After this tour, they visited the Cow Creek Tribal Food Pantry in Roseburg. The Tribe negotiates with various grocers to stock the food pantry and offers a free 20-pound beef allotment for each Tribal household each quarter from the cattle raised on the Tribe’s K-Bar Ranches in Douglas and Jackson Counties. The Governor and staff celebrated the growing success of the food pantry, including a record number of redemptions this quarter, from July through September.
They then traveled to Idleyld Park for the final visit of the tour, the Rock Creek Hatchery, to learn about the Tribe’s approach to habitat restoration and resiliency. There, Fisheries Manager Colby Gonzalez shared the challenges posed by rising water temperatures, lower flows, and sediment – all exacerbated by recent fires. Staff demonstrated fishery techniques, guided the tour through recent improvements and damage from the Archie Creek Fire in 2020, and expressed interest in working with the state as it considers the future of Oregon’s hatchery system, including Rock Creek.
Note to editors: The Cow Creek Umpqua people, the Nahánk?uotana, lived between the Cascade and Coast Ranges in southwestern Oregon, along the South Umpqua River. They hunted deer and elk and fished silver salmon and steelhead as far north as the Columbia River, east to Crater Lake, and south to the Klamath Marsh. Except for the purpose of the Termination Act in 1954, which called for the immediate termination of federal relations with more than 60 tribes in western Oregon, the Cow Creek Umpqua’s Treaty of 1853 was ignored by the U.S. government for over 128 years until federal recognition in 1982.

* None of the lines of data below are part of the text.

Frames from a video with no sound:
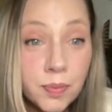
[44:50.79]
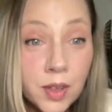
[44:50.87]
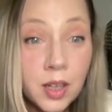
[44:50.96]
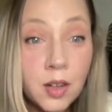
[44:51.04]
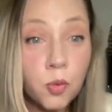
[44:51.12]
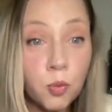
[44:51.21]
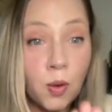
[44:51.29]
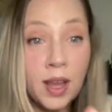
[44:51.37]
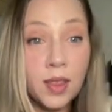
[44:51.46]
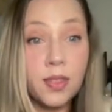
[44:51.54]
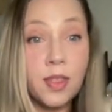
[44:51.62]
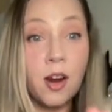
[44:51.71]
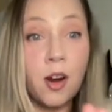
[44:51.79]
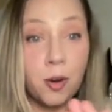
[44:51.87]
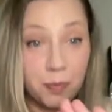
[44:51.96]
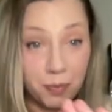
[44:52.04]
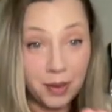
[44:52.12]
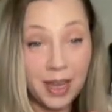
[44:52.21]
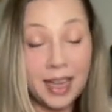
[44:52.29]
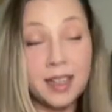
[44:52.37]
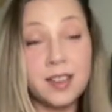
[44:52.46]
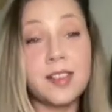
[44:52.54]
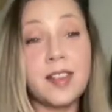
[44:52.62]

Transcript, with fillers: What? They're plain asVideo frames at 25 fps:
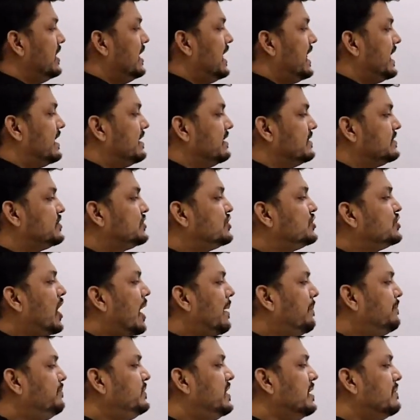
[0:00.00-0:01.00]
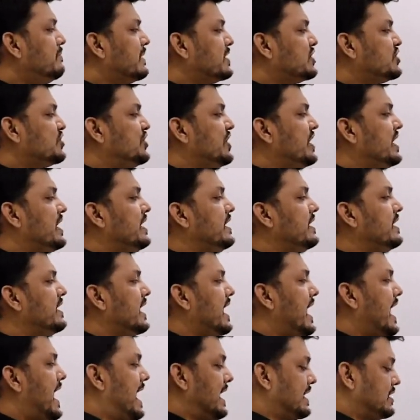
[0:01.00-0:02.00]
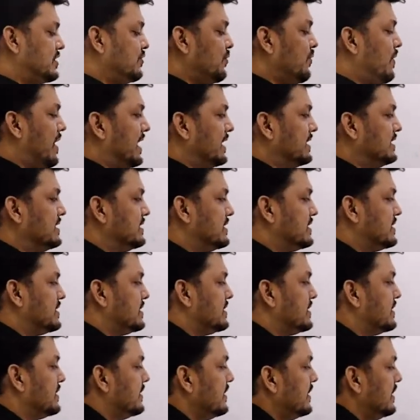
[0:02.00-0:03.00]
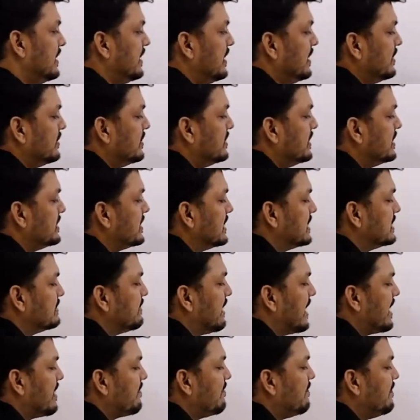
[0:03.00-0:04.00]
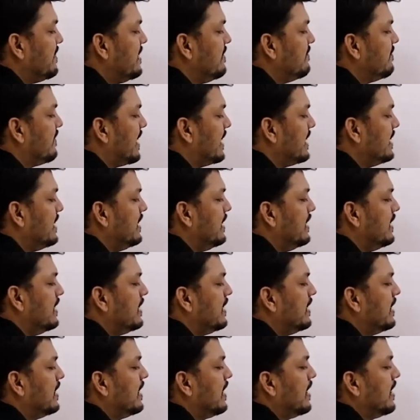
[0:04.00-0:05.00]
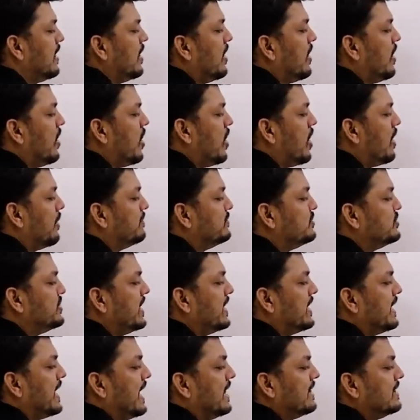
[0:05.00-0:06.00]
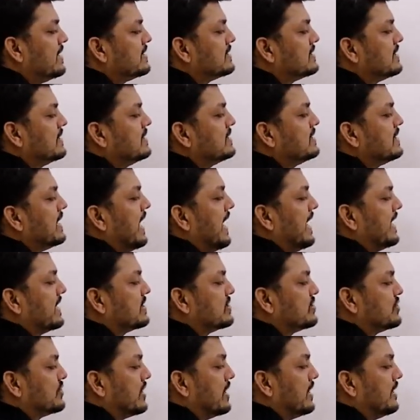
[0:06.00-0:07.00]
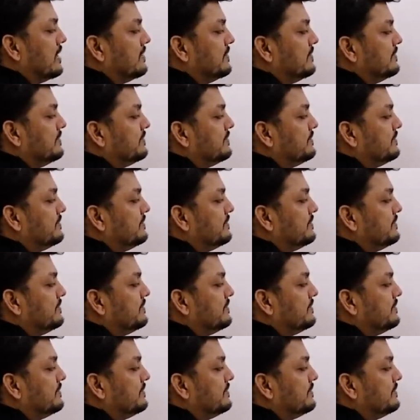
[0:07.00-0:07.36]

Like stop the machine at once. This is my V1 object and this is extra.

The tribe was restored without reservation land in 1982. The Western Oregon Tribal Fairness Act of 2018 restored 17,000+ acres of ancestral land, and they have purchased additional lands since then. Seven Feathers Casino Resort in Canyonville, including hotels, restaurants and entertainment venues, is the tribe’s main income source. Other businesses, such as the K-BAR cattle ranch in Rogue River, have been acquired in their economic diversification program. Since recognition, the tribe has developed housing, education and social services programs, business corporations, a utility cooperative, charitable foundation and tribal court system. The tribe is one of the largest employers in Douglas County.